** Activity **
Exclude the images, then return every line below exactly as written.

*** Listed entries ***

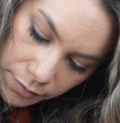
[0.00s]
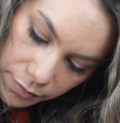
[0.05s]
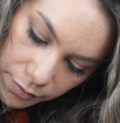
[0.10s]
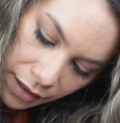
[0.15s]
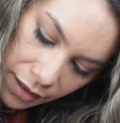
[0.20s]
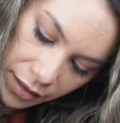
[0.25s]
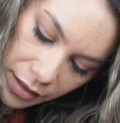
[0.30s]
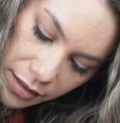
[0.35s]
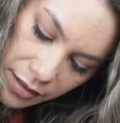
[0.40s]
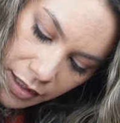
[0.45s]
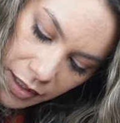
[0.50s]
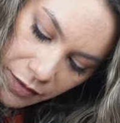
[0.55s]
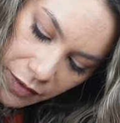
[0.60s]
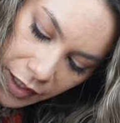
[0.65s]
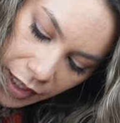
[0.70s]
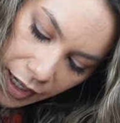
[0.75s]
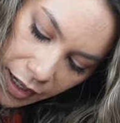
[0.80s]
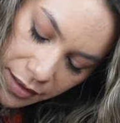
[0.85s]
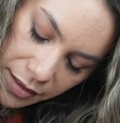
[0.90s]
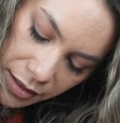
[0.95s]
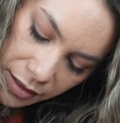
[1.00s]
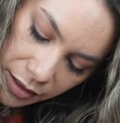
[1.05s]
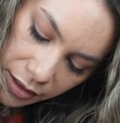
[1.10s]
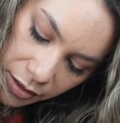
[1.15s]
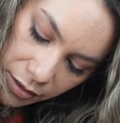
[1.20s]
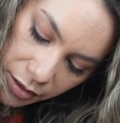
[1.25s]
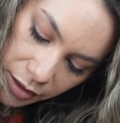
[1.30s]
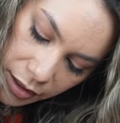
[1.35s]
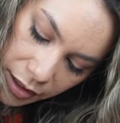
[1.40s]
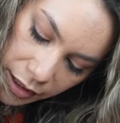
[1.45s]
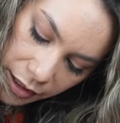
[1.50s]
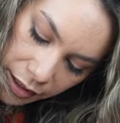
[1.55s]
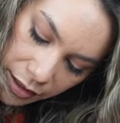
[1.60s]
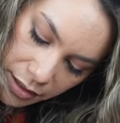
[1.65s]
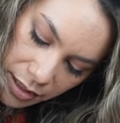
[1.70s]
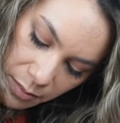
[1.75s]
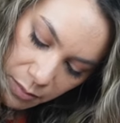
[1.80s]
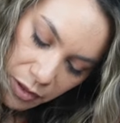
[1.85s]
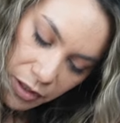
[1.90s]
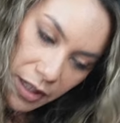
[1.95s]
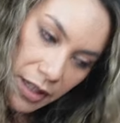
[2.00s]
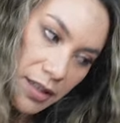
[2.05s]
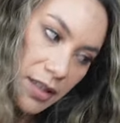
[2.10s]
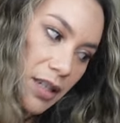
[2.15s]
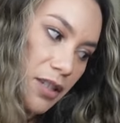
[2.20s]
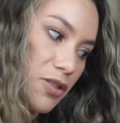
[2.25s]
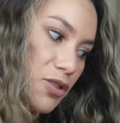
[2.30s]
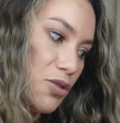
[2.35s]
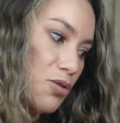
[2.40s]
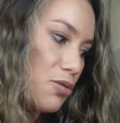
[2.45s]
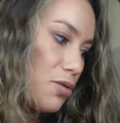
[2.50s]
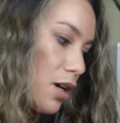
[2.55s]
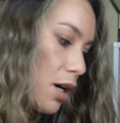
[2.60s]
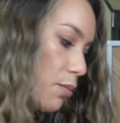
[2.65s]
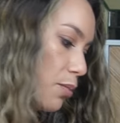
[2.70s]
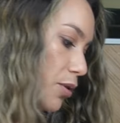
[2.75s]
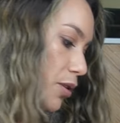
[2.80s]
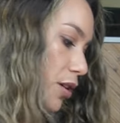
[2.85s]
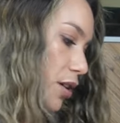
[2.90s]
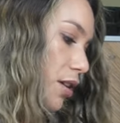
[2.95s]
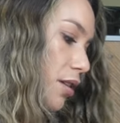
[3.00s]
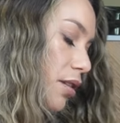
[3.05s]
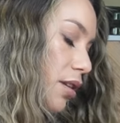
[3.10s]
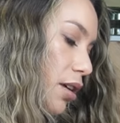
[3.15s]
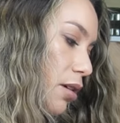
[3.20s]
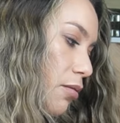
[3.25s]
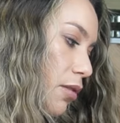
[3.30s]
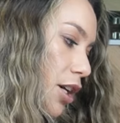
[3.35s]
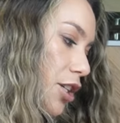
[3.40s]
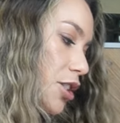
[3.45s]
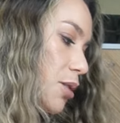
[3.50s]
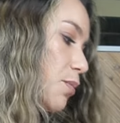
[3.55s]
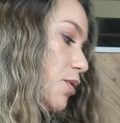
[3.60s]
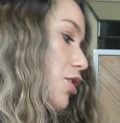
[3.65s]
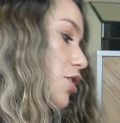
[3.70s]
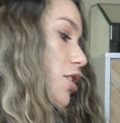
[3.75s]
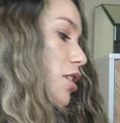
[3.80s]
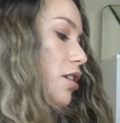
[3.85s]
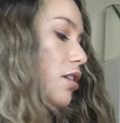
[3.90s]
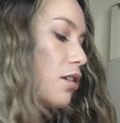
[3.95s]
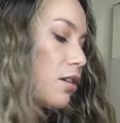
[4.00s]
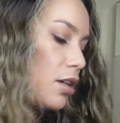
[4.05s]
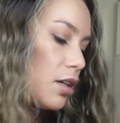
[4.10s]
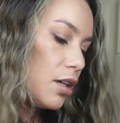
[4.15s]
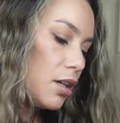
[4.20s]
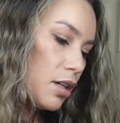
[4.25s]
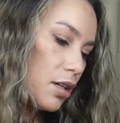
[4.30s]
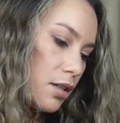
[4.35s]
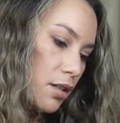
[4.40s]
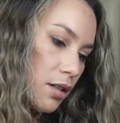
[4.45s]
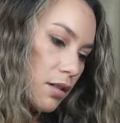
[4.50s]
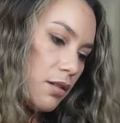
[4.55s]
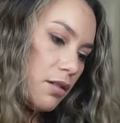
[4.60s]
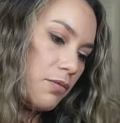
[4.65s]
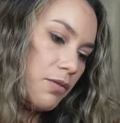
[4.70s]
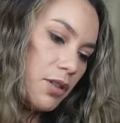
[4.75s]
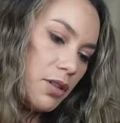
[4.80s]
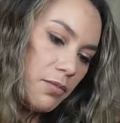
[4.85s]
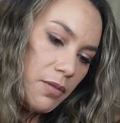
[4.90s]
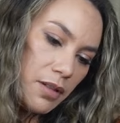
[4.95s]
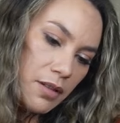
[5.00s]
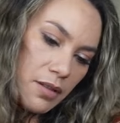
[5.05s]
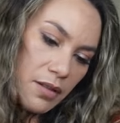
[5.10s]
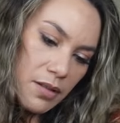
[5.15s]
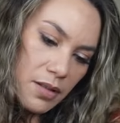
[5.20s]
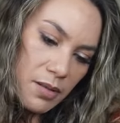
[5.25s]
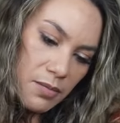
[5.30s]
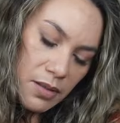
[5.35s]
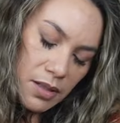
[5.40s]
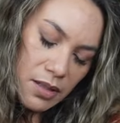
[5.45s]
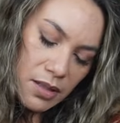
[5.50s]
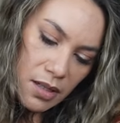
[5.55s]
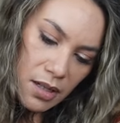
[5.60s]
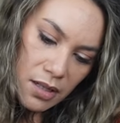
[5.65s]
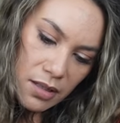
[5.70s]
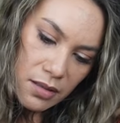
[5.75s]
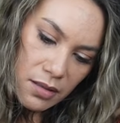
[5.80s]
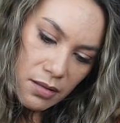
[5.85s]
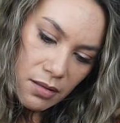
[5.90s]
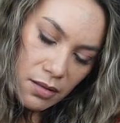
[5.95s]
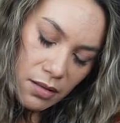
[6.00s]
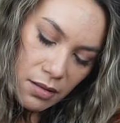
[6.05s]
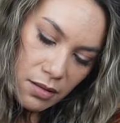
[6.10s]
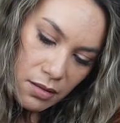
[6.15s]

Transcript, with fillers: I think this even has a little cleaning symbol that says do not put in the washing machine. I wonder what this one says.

*** End of Listed entries ***

** Output of the task **
[0.00s]
[0.05s]
[0.10s]
[0.15s]
[0.20s]
[0.25s]
[0.30s]
[0.35s]
[0.40s]
[0.45s]
[0.50s]
[0.55s]
[0.60s]
[0.65s]
[0.70s]
[0.75s]
[0.80s]
[0.85s]
[0.90s]
[0.95s]
[1.00s]
[1.05s]
[1.10s]
[1.15s]
[1.20s]
[1.25s]
[1.30s]
[1.35s]
[1.40s]
[1.45s]
[1.50s]
[1.55s]
[1.60s]
[1.65s]
[1.70s]
[1.75s]
[1.80s]
[1.85s]
[1.90s]
[1.95s]
[2.00s]
[2.05s]
[2.10s]
[2.15s]
[2.20s]
[2.25s]
[2.30s]
[2.35s]
[2.40s]
[2.45s]
[2.50s]
[2.55s]
[2.60s]
[2.65s]
[2.70s]
[2.75s]
[2.80s]
[2.85s]
[2.90s]
[2.95s]
[3.00s]
[3.05s]
[3.10s]
[3.15s]
[3.20s]
[3.25s]
[3.30s]
[3.35s]
[3.40s]
[3.45s]
[3.50s]
[3.55s]
[3.60s]
[3.65s]
[3.70s]
[3.75s]
[3.80s]
[3.85s]
[3.90s]
[3.95s]
[4.00s]
[4.05s]
[4.10s]
[4.15s]
[4.20s]
[4.25s]
[4.30s]
[4.35s]
[4.40s]
[4.45s]
[4.50s]
[4.55s]
[4.60s]
[4.65s]
[4.70s]
[4.75s]
[4.80s]
[4.85s]
[4.90s]
[4.95s]
[5.00s]
[5.05s]
[5.10s]
[5.15s]
[5.20s]
[5.25s]
[5.30s]
[5.35s]
[5.40s]
[5.45s]
[5.50s]
[5.55s]
[5.60s]
[5.65s]
[5.70s]
[5.75s]
[5.80s]
[5.85s]
[5.90s]
[5.95s]
[6.00s]
[6.05s]
[6.10s]
[6.15s]

Transcript, with fillers: I think this even has a little cleaning symbol that says do not put in the washing machine. I wonder what this one says.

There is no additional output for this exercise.